-- WORK INSTRUCTIONS --
No pictures, nothing altered: return the data below.
▶
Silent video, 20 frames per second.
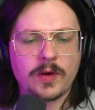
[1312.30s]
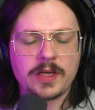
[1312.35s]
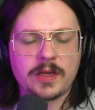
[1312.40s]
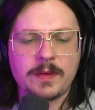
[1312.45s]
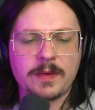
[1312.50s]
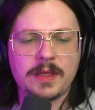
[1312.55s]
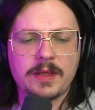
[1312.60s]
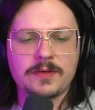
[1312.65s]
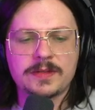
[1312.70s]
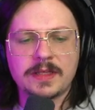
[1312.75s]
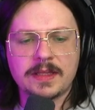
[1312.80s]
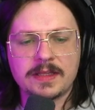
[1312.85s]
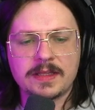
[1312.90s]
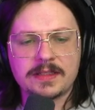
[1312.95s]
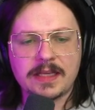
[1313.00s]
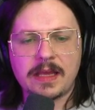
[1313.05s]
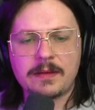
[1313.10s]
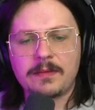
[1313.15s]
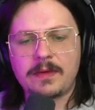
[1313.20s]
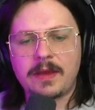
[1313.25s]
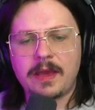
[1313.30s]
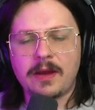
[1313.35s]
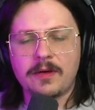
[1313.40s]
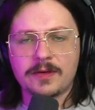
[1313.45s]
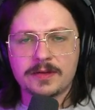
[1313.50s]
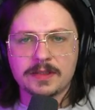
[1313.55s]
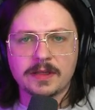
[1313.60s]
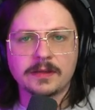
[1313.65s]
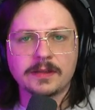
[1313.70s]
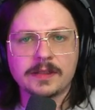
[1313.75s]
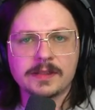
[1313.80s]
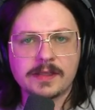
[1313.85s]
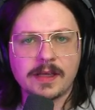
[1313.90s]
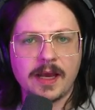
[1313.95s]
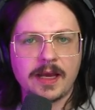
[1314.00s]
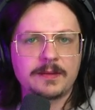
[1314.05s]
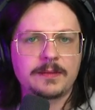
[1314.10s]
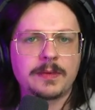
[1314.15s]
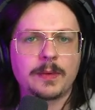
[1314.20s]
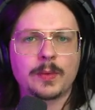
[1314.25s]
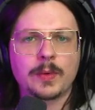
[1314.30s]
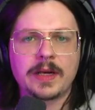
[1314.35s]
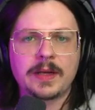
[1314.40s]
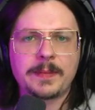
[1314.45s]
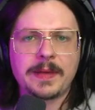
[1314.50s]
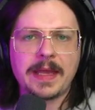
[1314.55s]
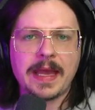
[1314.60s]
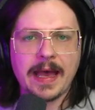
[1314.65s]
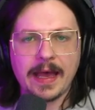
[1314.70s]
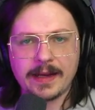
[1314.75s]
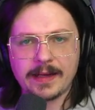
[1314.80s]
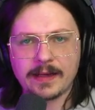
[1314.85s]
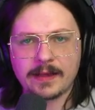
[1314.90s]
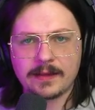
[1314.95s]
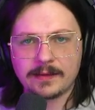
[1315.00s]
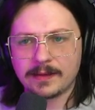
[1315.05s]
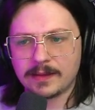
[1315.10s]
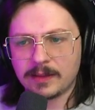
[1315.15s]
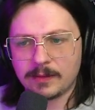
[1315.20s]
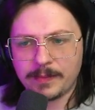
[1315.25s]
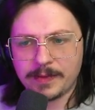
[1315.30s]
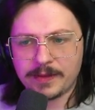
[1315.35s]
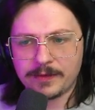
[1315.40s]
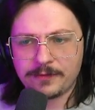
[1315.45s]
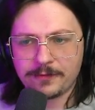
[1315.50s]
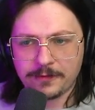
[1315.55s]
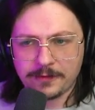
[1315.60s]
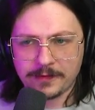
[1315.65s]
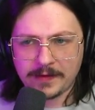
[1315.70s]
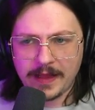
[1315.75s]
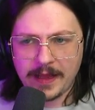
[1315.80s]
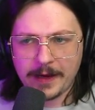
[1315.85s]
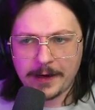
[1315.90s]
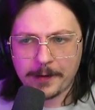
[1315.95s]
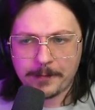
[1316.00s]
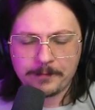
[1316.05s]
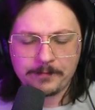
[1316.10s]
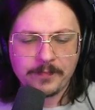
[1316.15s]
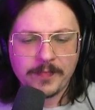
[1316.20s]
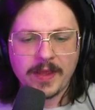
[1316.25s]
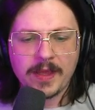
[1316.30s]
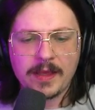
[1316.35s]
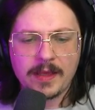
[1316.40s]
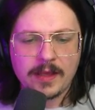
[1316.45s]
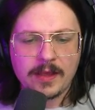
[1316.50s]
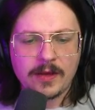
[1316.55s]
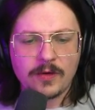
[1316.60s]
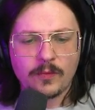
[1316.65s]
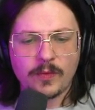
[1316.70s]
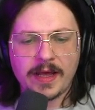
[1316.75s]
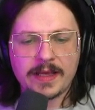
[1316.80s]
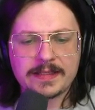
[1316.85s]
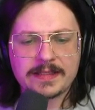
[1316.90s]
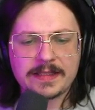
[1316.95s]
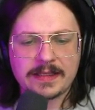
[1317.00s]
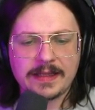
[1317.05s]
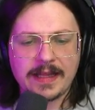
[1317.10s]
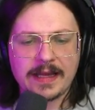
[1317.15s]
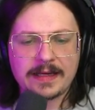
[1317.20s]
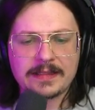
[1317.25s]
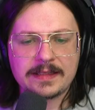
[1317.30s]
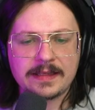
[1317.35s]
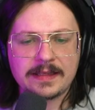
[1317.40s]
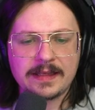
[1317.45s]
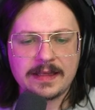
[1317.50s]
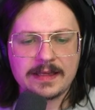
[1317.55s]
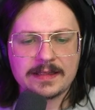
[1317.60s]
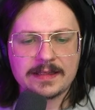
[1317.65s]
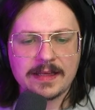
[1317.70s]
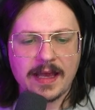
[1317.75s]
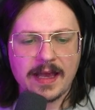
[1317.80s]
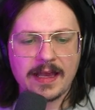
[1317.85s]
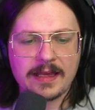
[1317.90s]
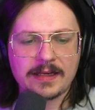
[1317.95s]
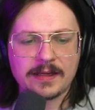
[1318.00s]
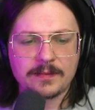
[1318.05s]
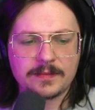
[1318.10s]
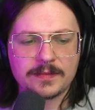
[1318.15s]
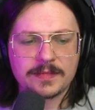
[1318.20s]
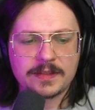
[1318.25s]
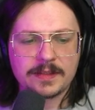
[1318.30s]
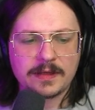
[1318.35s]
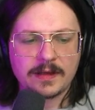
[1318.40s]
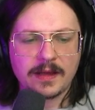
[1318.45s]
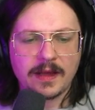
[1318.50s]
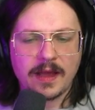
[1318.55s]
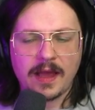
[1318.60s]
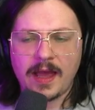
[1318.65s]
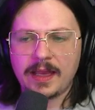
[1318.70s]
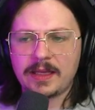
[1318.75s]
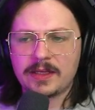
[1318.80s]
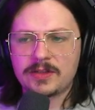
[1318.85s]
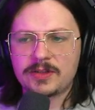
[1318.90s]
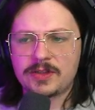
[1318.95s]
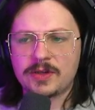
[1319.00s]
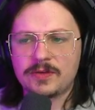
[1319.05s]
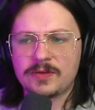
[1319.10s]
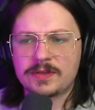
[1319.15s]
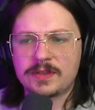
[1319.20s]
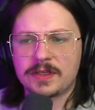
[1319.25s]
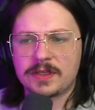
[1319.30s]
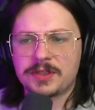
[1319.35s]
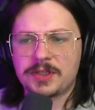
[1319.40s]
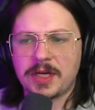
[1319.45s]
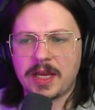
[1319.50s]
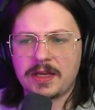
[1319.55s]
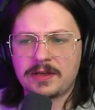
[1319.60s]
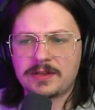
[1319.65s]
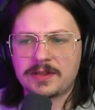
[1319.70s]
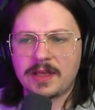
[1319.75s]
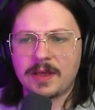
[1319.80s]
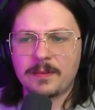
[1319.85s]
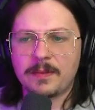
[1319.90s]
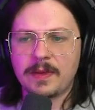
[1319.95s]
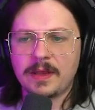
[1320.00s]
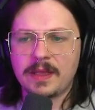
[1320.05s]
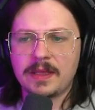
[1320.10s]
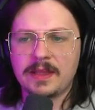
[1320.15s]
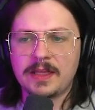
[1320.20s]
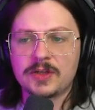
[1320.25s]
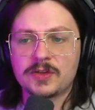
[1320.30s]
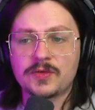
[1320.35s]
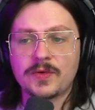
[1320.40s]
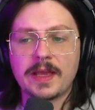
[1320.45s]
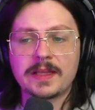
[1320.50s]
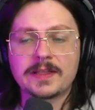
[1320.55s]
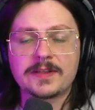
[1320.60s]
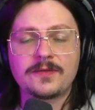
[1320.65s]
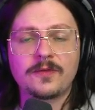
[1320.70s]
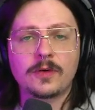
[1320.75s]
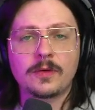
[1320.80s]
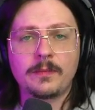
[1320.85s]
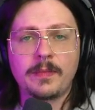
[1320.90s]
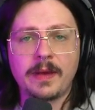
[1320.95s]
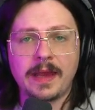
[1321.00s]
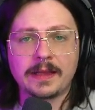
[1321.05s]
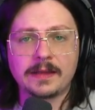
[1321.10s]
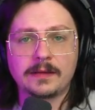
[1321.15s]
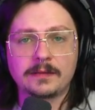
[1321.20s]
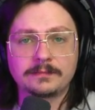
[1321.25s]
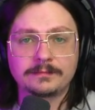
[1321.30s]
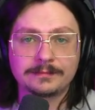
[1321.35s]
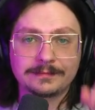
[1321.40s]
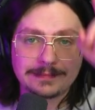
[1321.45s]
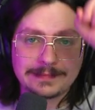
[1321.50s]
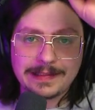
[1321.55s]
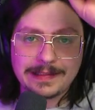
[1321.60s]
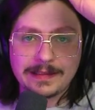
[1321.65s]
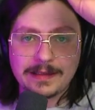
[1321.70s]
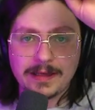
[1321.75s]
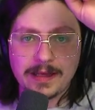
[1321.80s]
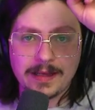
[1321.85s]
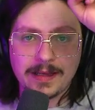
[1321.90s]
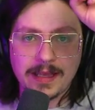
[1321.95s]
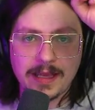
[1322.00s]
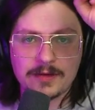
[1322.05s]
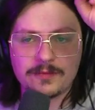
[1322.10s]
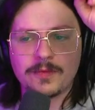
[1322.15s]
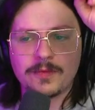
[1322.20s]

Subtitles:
be using the same carousel design, but we're going to be adding a little bit of flair. When I select these items, I can choose to change them in the transform panel. Again, right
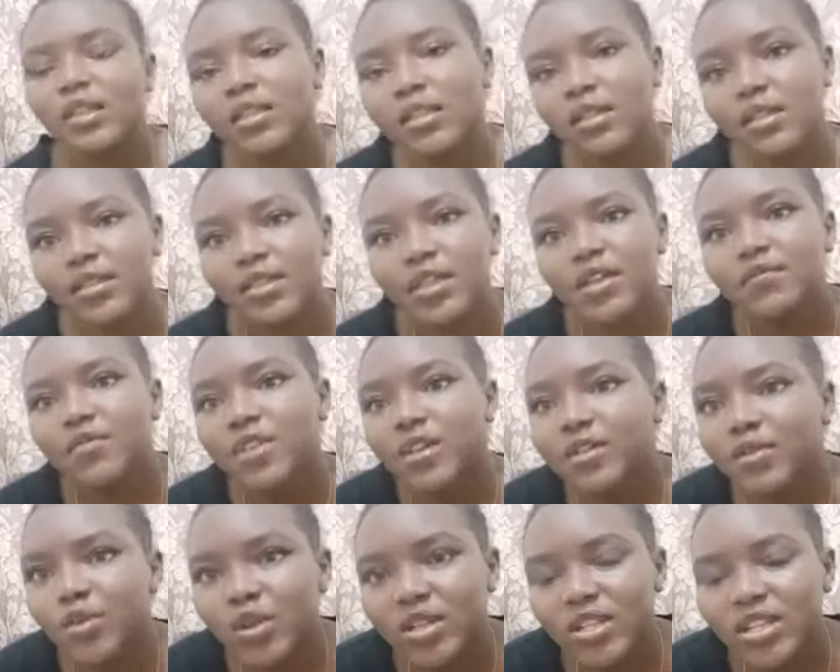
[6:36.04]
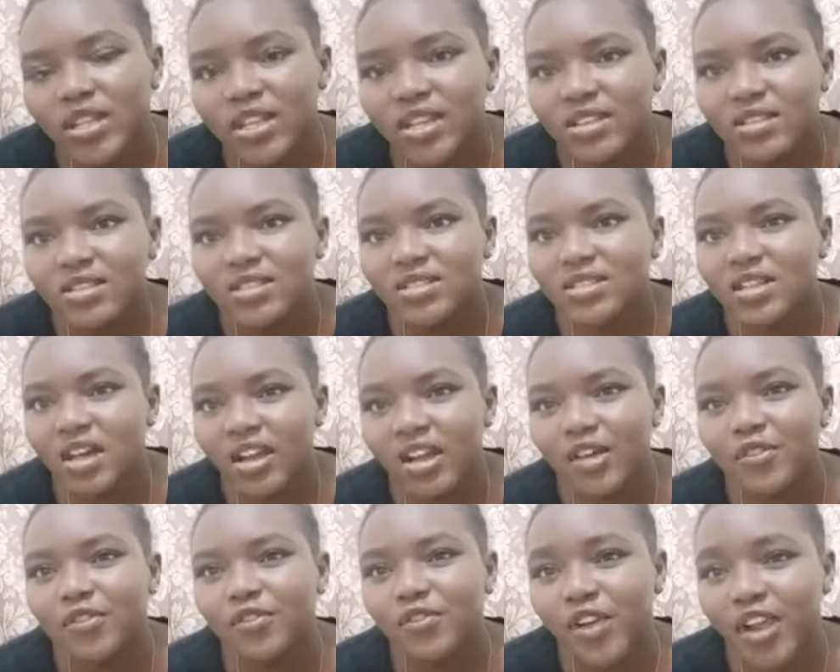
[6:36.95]
the fifth one is not
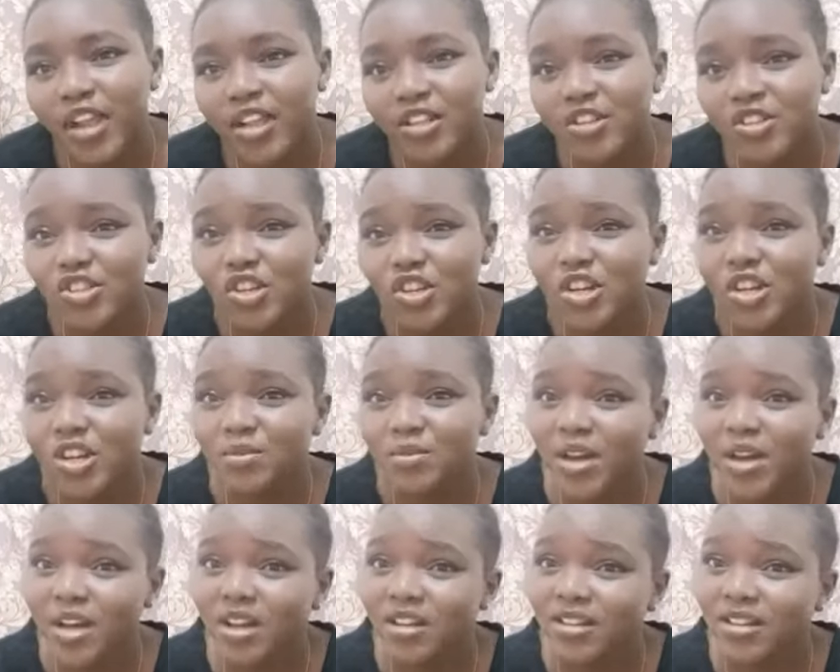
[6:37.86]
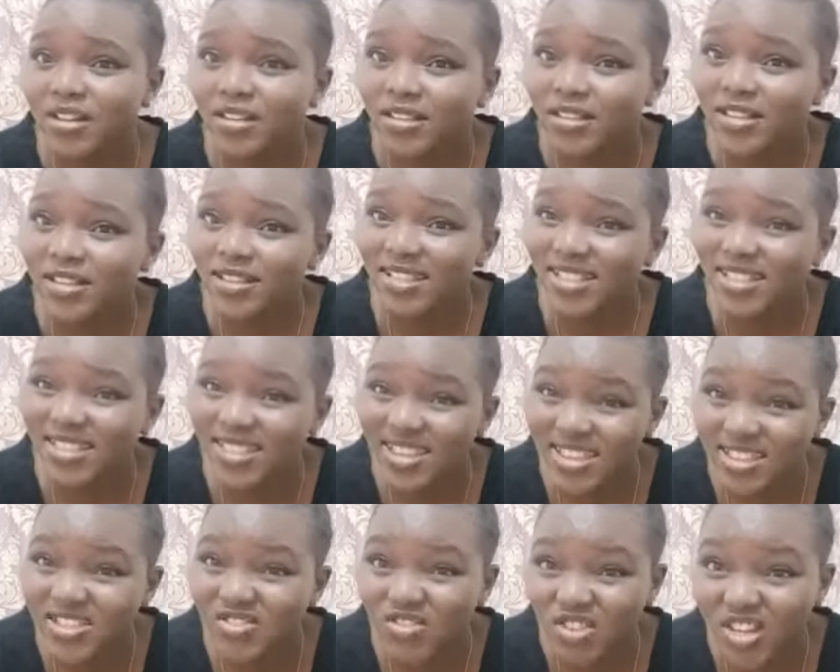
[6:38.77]
afraid to talk about
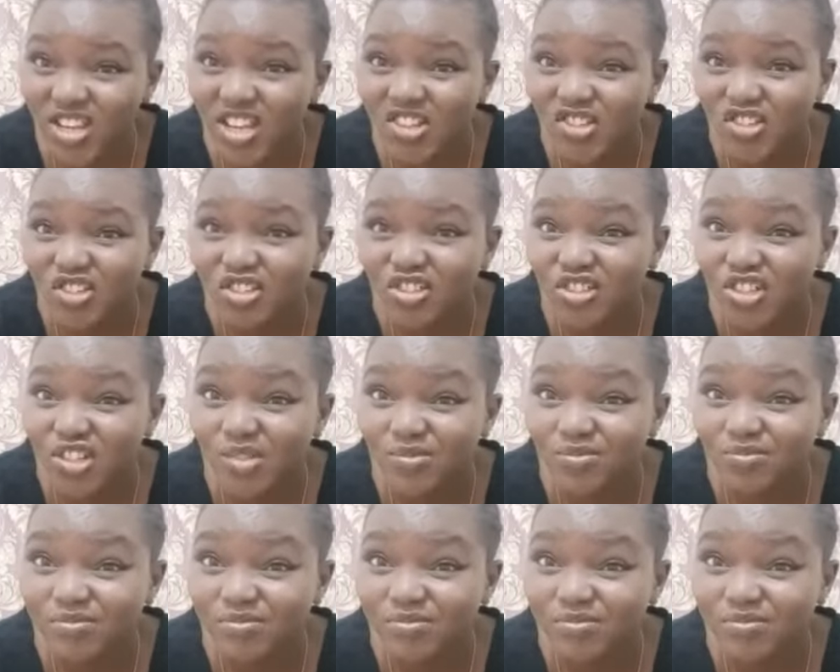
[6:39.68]
this relationship.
◀
-- TASK SOLUTION --
Silent video, 20 frames per second.
[1312.30s]
[1312.35s]
[1312.40s]
[1312.45s]
[1312.50s]
[1312.55s]
[1312.60s]
[1312.65s]
[1312.70s]
[1312.75s]
[1312.80s]
[1312.85s]
[1312.90s]
[1312.95s]
[1313.00s]
[1313.05s]
[1313.10s]
[1313.15s]
[1313.20s]
[1313.25s]
[1313.30s]
[1313.35s]
[1313.40s]
[1313.45s]
[1313.50s]
[1313.55s]
[1313.60s]
[1313.65s]
[1313.70s]
[1313.75s]
[1313.80s]
[1313.85s]
[1313.90s]
[1313.95s]
[1314.00s]
[1314.05s]
[1314.10s]
[1314.15s]
[1314.20s]
[1314.25s]
[1314.30s]
[1314.35s]
[1314.40s]
[1314.45s]
[1314.50s]
[1314.55s]
[1314.60s]
[1314.65s]
[1314.70s]
[1314.75s]
[1314.80s]
[1314.85s]
[1314.90s]
[1314.95s]
[1315.00s]
[1315.05s]
[1315.10s]
[1315.15s]
[1315.20s]
[1315.25s]
[1315.30s]
[1315.35s]
[1315.40s]
[1315.45s]
[1315.50s]
[1315.55s]
[1315.60s]
[1315.65s]
[1315.70s]
[1315.75s]
[1315.80s]
[1315.85s]
[1315.90s]
[1315.95s]
[1316.00s]
[1316.05s]
[1316.10s]
[1316.15s]
[1316.20s]
[1316.25s]
[1316.30s]
[1316.35s]
[1316.40s]
[1316.45s]
[1316.50s]
[1316.55s]
[1316.60s]
[1316.65s]
[1316.70s]
[1316.75s]
[1316.80s]
[1316.85s]
[1316.90s]
[1316.95s]
[1317.00s]
[1317.05s]
[1317.10s]
[1317.15s]
[1317.20s]
[1317.25s]
[1317.30s]
[1317.35s]
[1317.40s]
[1317.45s]
[1317.50s]
[1317.55s]
[1317.60s]
[1317.65s]
[1317.70s]
[1317.75s]
[1317.80s]
[1317.85s]
[1317.90s]
[1317.95s]
[1318.00s]
[1318.05s]
[1318.10s]
[1318.15s]
[1318.20s]
[1318.25s]
[1318.30s]
[1318.35s]
[1318.40s]
[1318.45s]
[1318.50s]
[1318.55s]
[1318.60s]
[1318.65s]
[1318.70s]
[1318.75s]
[1318.80s]
[1318.85s]
[1318.90s]
[1318.95s]
[1319.00s]
[1319.05s]
[1319.10s]
[1319.15s]
[1319.20s]
[1319.25s]
[1319.30s]
[1319.35s]
[1319.40s]
[1319.45s]
[1319.50s]
[1319.55s]
[1319.60s]
[1319.65s]
[1319.70s]
[1319.75s]
[1319.80s]
[1319.85s]
[1319.90s]
[1319.95s]
[1320.00s]
[1320.05s]
[1320.10s]
[1320.15s]
[1320.20s]
[1320.25s]
[1320.30s]
[1320.35s]
[1320.40s]
[1320.45s]
[1320.50s]
[1320.55s]
[1320.60s]
[1320.65s]
[1320.70s]
[1320.75s]
[1320.80s]
[1320.85s]
[1320.90s]
[1320.95s]
[1321.00s]
[1321.05s]
[1321.10s]
[1321.15s]
[1321.20s]
[1321.25s]
[1321.30s]
[1321.35s]
[1321.40s]
[1321.45s]
[1321.50s]
[1321.55s]
[1321.60s]
[1321.65s]
[1321.70s]
[1321.75s]
[1321.80s]
[1321.85s]
[1321.90s]
[1321.95s]
[1322.00s]
[1322.05s]
[1322.10s]
[1322.15s]
[1322.20s]

Subtitles:
be using the same carousel design, but we're going to be adding a little bit of flair. When I select these items, I can choose to change them in the transform panel. Again, right
[6:36.04]
[6:36.95]
the fifth one is not
[6:37.86]
[6:38.77]
afraid to talk about
[6:39.68]
this relationship.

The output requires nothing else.